*** Opening Supplied data ***

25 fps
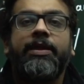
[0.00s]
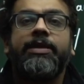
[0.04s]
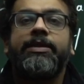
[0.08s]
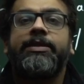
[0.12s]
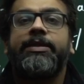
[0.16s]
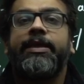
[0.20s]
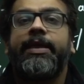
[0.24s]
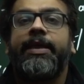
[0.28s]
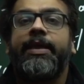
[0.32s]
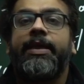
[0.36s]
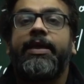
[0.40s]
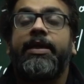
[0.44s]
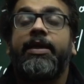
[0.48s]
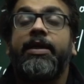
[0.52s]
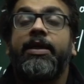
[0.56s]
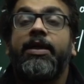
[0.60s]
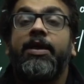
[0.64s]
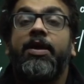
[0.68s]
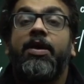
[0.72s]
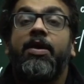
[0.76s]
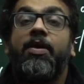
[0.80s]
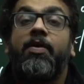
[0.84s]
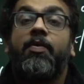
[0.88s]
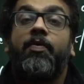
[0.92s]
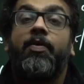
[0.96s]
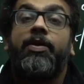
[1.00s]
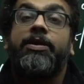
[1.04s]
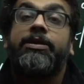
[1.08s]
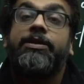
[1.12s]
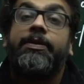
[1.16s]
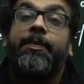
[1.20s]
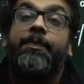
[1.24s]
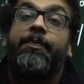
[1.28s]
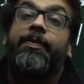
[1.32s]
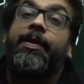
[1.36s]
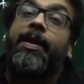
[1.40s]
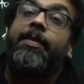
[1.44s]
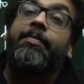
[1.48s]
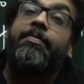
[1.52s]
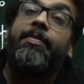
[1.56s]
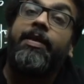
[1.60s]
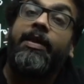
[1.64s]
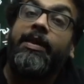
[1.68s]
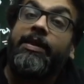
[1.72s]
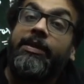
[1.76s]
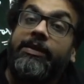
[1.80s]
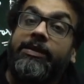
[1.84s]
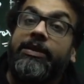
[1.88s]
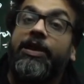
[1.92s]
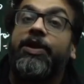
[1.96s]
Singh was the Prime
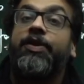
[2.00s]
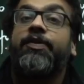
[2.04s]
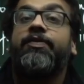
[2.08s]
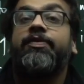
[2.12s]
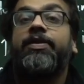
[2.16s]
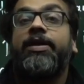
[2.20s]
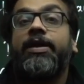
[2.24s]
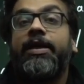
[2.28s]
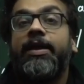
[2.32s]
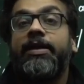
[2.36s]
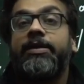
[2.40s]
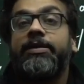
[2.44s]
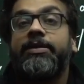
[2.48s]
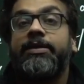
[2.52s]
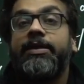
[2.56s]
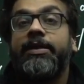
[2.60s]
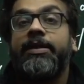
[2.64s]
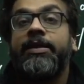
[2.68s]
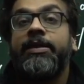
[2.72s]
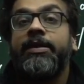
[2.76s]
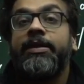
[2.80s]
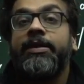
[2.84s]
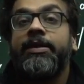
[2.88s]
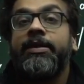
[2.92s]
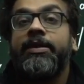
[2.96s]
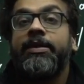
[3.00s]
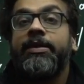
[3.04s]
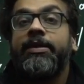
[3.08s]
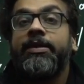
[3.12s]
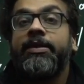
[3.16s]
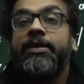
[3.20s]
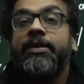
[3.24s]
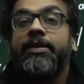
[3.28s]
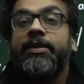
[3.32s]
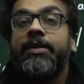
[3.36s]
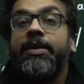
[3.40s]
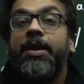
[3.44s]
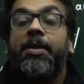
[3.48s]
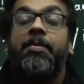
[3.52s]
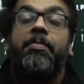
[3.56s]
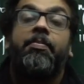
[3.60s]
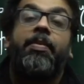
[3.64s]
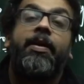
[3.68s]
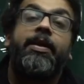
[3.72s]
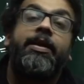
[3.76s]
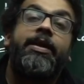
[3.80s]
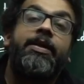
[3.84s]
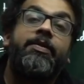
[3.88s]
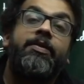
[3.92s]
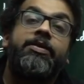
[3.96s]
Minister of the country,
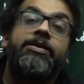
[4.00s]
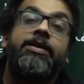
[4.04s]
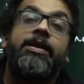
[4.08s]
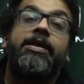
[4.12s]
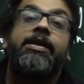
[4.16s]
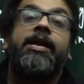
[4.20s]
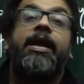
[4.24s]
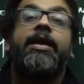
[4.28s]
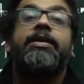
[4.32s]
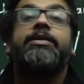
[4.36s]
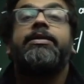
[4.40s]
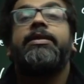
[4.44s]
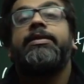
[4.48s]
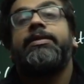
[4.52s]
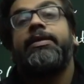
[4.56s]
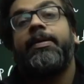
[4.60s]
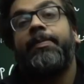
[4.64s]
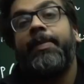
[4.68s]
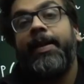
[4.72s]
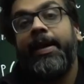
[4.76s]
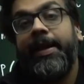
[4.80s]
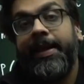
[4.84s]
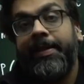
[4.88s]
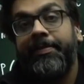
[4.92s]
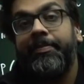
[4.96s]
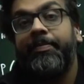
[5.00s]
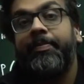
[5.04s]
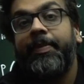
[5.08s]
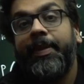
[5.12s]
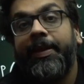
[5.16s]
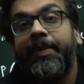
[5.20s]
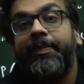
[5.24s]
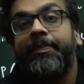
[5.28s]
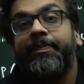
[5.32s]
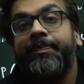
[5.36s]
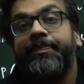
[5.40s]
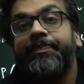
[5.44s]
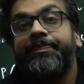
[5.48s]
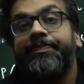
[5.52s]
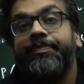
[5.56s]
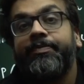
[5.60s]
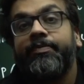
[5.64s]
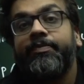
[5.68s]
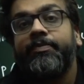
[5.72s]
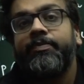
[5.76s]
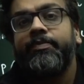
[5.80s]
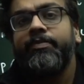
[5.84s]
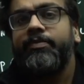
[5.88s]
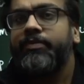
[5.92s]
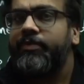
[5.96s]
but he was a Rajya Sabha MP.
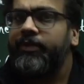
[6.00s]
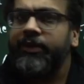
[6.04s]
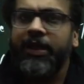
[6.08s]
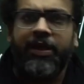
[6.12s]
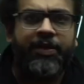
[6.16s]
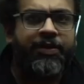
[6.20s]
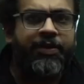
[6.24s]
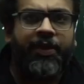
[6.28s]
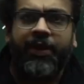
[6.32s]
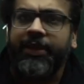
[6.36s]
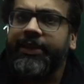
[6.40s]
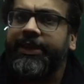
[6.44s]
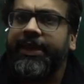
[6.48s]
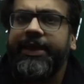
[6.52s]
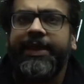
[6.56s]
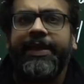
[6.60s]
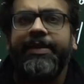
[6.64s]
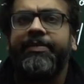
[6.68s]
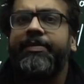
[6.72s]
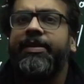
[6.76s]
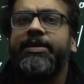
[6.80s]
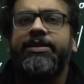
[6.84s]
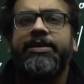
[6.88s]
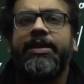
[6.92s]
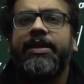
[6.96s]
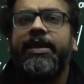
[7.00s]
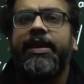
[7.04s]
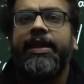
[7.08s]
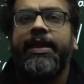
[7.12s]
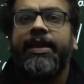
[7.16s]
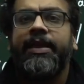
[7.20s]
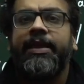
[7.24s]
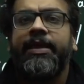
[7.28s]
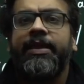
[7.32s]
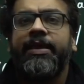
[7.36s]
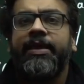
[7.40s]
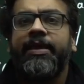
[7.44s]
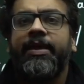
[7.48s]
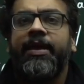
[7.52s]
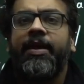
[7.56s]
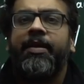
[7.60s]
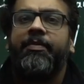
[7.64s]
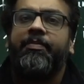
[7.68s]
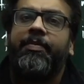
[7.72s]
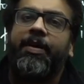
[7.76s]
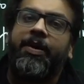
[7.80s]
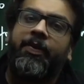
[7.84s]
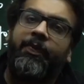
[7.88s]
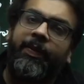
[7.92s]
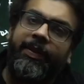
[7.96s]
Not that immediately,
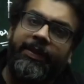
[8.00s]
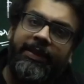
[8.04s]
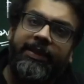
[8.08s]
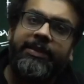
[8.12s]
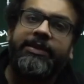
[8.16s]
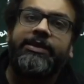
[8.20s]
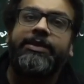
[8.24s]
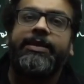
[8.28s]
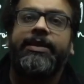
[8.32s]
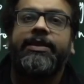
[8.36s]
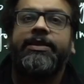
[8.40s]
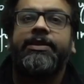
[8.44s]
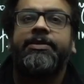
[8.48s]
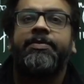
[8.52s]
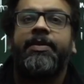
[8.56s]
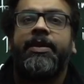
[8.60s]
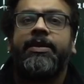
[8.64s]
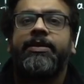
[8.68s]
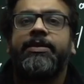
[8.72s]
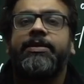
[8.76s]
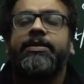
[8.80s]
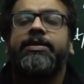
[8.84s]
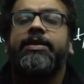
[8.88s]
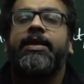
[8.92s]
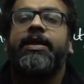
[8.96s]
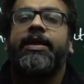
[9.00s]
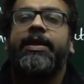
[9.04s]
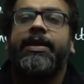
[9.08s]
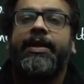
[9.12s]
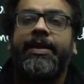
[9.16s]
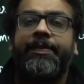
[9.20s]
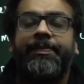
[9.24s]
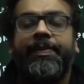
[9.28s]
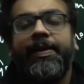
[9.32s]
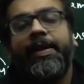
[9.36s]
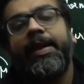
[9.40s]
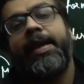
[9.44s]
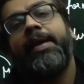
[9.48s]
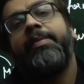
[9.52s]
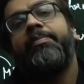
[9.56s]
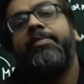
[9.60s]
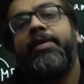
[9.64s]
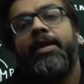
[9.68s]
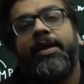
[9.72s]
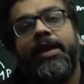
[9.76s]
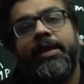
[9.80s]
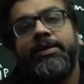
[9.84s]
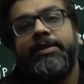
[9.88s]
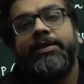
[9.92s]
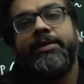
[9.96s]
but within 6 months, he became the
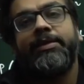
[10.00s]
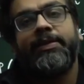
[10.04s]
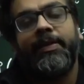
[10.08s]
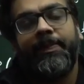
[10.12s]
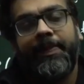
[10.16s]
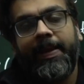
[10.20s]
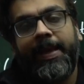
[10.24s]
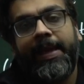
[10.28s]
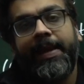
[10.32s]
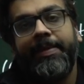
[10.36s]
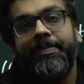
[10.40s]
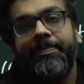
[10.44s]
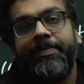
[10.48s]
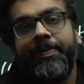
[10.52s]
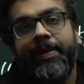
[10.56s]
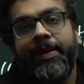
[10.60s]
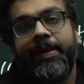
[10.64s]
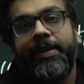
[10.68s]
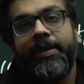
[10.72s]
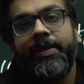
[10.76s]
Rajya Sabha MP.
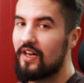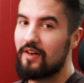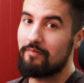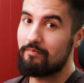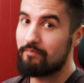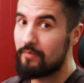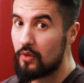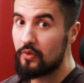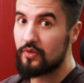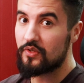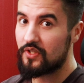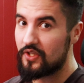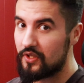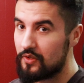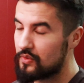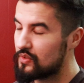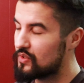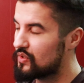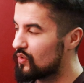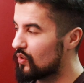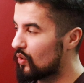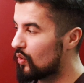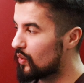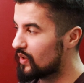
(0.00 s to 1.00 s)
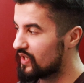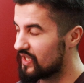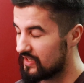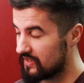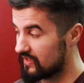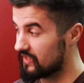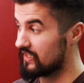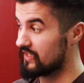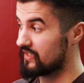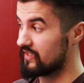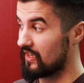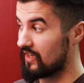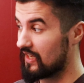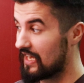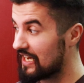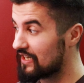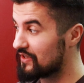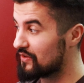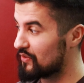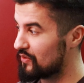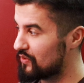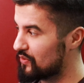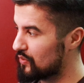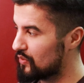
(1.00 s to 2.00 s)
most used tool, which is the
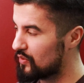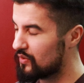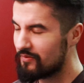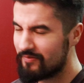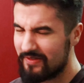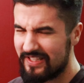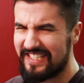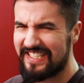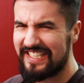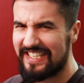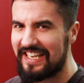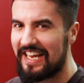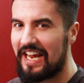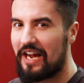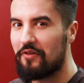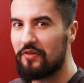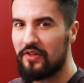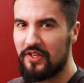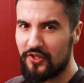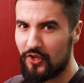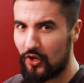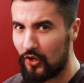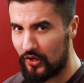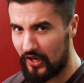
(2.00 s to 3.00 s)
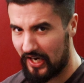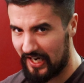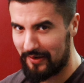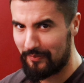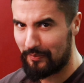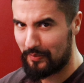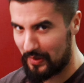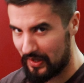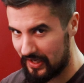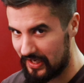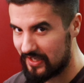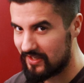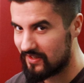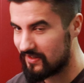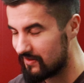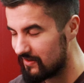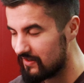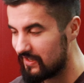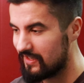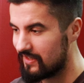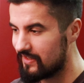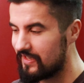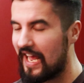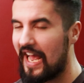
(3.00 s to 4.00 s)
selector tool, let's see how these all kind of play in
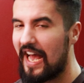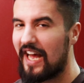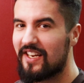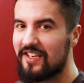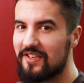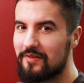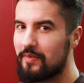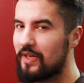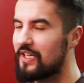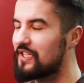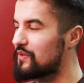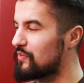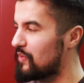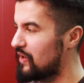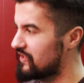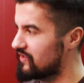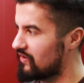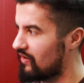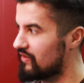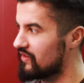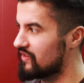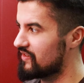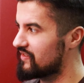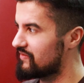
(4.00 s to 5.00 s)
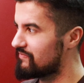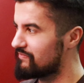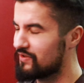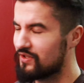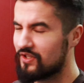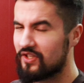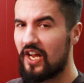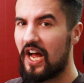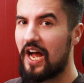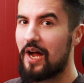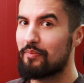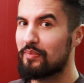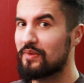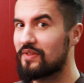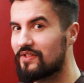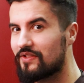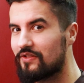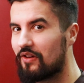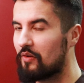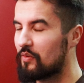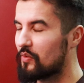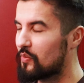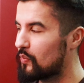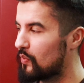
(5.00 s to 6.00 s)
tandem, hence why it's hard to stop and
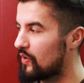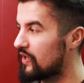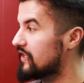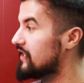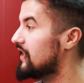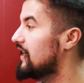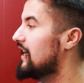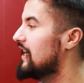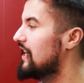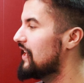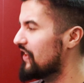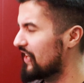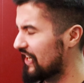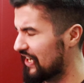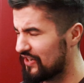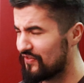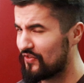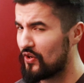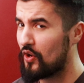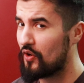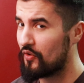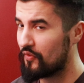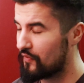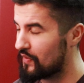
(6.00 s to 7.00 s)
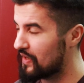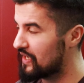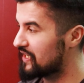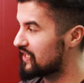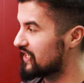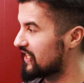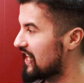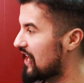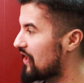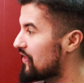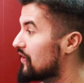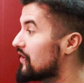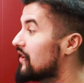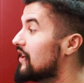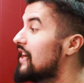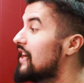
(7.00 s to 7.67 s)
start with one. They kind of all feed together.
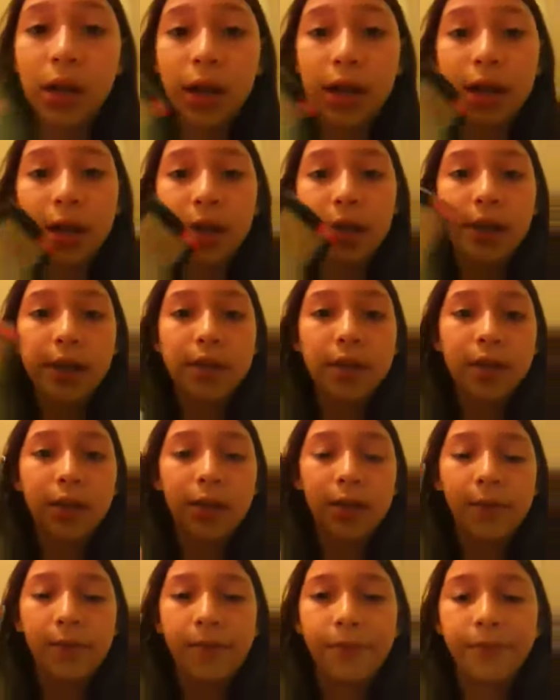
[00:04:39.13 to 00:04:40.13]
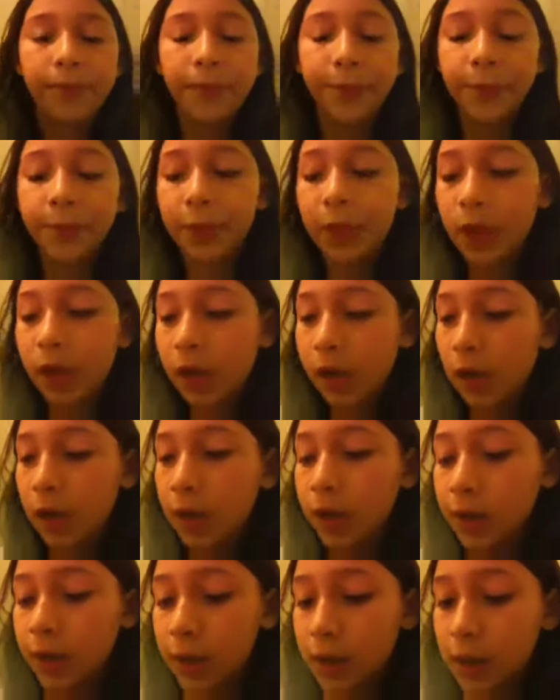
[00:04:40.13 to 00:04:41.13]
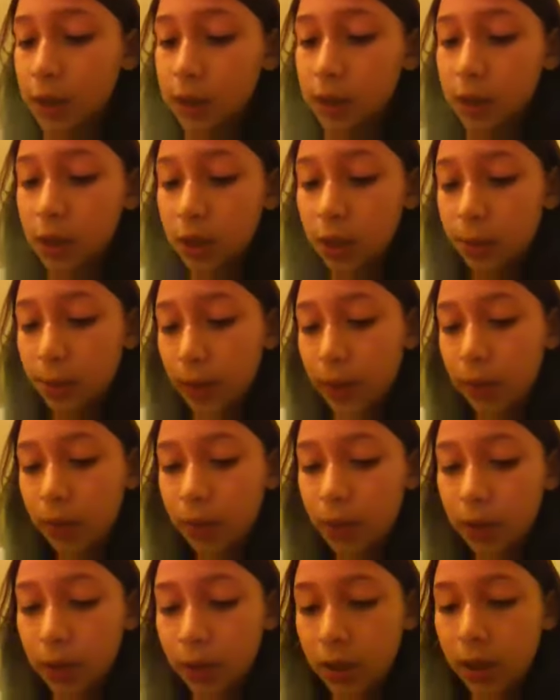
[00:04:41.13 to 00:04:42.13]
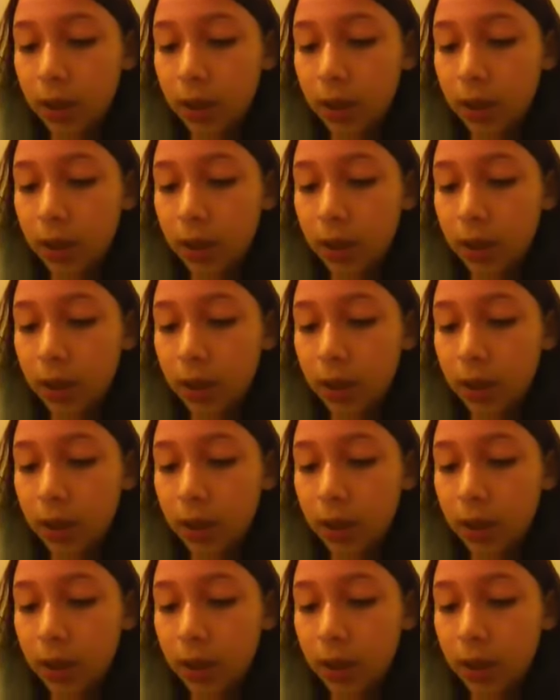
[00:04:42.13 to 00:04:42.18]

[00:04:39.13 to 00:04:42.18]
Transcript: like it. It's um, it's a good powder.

*** Closing Supplied data ***

Your assignment
Please set down the data above exactly as given, leaving every picture out.

Solved exercise
25 fps
[0.00s]
[0.04s]
[0.08s]
[0.12s]
[0.16s]
[0.20s]
[0.24s]
[0.28s]
[0.32s]
[0.36s]
[0.40s]
[0.44s]
[0.48s]
[0.52s]
[0.56s]
[0.60s]
[0.64s]
[0.68s]
[0.72s]
[0.76s]
[0.80s]
[0.84s]
[0.88s]
[0.92s]
[0.96s]
[1.00s]
[1.04s]
[1.08s]
[1.12s]
[1.16s]
[1.20s]
[1.24s]
[1.28s]
[1.32s]
[1.36s]
[1.40s]
[1.44s]
[1.48s]
[1.52s]
[1.56s]
[1.60s]
[1.64s]
[1.68s]
[1.72s]
[1.76s]
[1.80s]
[1.84s]
[1.88s]
[1.92s]
[1.96s]
Singh was the Prime
[2.00s]
[2.04s]
[2.08s]
[2.12s]
[2.16s]
[2.20s]
[2.24s]
[2.28s]
[2.32s]
[2.36s]
[2.40s]
[2.44s]
[2.48s]
[2.52s]
[2.56s]
[2.60s]
[2.64s]
[2.68s]
[2.72s]
[2.76s]
[2.80s]
[2.84s]
[2.88s]
[2.92s]
[2.96s]
[3.00s]
[3.04s]
[3.08s]
[3.12s]
[3.16s]
[3.20s]
[3.24s]
[3.28s]
[3.32s]
[3.36s]
[3.40s]
[3.44s]
[3.48s]
[3.52s]
[3.56s]
[3.60s]
[3.64s]
[3.68s]
[3.72s]
[3.76s]
[3.80s]
[3.84s]
[3.88s]
[3.92s]
[3.96s]
Minister of the country,
[4.00s]
[4.04s]
[4.08s]
[4.12s]
[4.16s]
[4.20s]
[4.24s]
[4.28s]
[4.32s]
[4.36s]
[4.40s]
[4.44s]
[4.48s]
[4.52s]
[4.56s]
[4.60s]
[4.64s]
[4.68s]
[4.72s]
[4.76s]
[4.80s]
[4.84s]
[4.88s]
[4.92s]
[4.96s]
[5.00s]
[5.04s]
[5.08s]
[5.12s]
[5.16s]
[5.20s]
[5.24s]
[5.28s]
[5.32s]
[5.36s]
[5.40s]
[5.44s]
[5.48s]
[5.52s]
[5.56s]
[5.60s]
[5.64s]
[5.68s]
[5.72s]
[5.76s]
[5.80s]
[5.84s]
[5.88s]
[5.92s]
[5.96s]
but he was a Rajya Sabha MP.
[6.00s]
[6.04s]
[6.08s]
[6.12s]
[6.16s]
[6.20s]
[6.24s]
[6.28s]
[6.32s]
[6.36s]
[6.40s]
[6.44s]
[6.48s]
[6.52s]
[6.56s]
[6.60s]
[6.64s]
[6.68s]
[6.72s]
[6.76s]
[6.80s]
[6.84s]
[6.88s]
[6.92s]
[6.96s]
[7.00s]
[7.04s]
[7.08s]
[7.12s]
[7.16s]
[7.20s]
[7.24s]
[7.28s]
[7.32s]
[7.36s]
[7.40s]
[7.44s]
[7.48s]
[7.52s]
[7.56s]
[7.60s]
[7.64s]
[7.68s]
[7.72s]
[7.76s]
[7.80s]
[7.84s]
[7.88s]
[7.92s]
[7.96s]
Not that immediately,
[8.00s]
[8.04s]
[8.08s]
[8.12s]
[8.16s]
[8.20s]
[8.24s]
[8.28s]
[8.32s]
[8.36s]
[8.40s]
[8.44s]
[8.48s]
[8.52s]
[8.56s]
[8.60s]
[8.64s]
[8.68s]
[8.72s]
[8.76s]
[8.80s]
[8.84s]
[8.88s]
[8.92s]
[8.96s]
[9.00s]
[9.04s]
[9.08s]
[9.12s]
[9.16s]
[9.20s]
[9.24s]
[9.28s]
[9.32s]
[9.36s]
[9.40s]
[9.44s]
[9.48s]
[9.52s]
[9.56s]
[9.60s]
[9.64s]
[9.68s]
[9.72s]
[9.76s]
[9.80s]
[9.84s]
[9.88s]
[9.92s]
[9.96s]
but within 6 months, he became the
[10.00s]
[10.04s]
[10.08s]
[10.12s]
[10.16s]
[10.20s]
[10.24s]
[10.28s]
[10.32s]
[10.36s]
[10.40s]
[10.44s]
[10.48s]
[10.52s]
[10.56s]
[10.60s]
[10.64s]
[10.68s]
[10.72s]
[10.76s]
Rajya Sabha MP.
(0.00 s to 1.00 s)
(1.00 s to 2.00 s)
most used tool, which is the
(2.00 s to 3.00 s)
(3.00 s to 4.00 s)
selector tool, let's see how these all kind of play in
(4.00 s to 5.00 s)
(5.00 s to 6.00 s)
tandem, hence why it's hard to stop and
(6.00 s to 7.00 s)
(7.00 s to 7.67 s)
start with one. They kind of all feed together.
[00:04:39.13 to 00:04:40.13]
[00:04:40.13 to 00:04:41.13]
[00:04:41.13 to 00:04:42.13]
[00:04:42.13 to 00:04:42.18]

[00:04:39.13 to 00:04:42.18]
Transcript: like it. It's um, it's a good powder.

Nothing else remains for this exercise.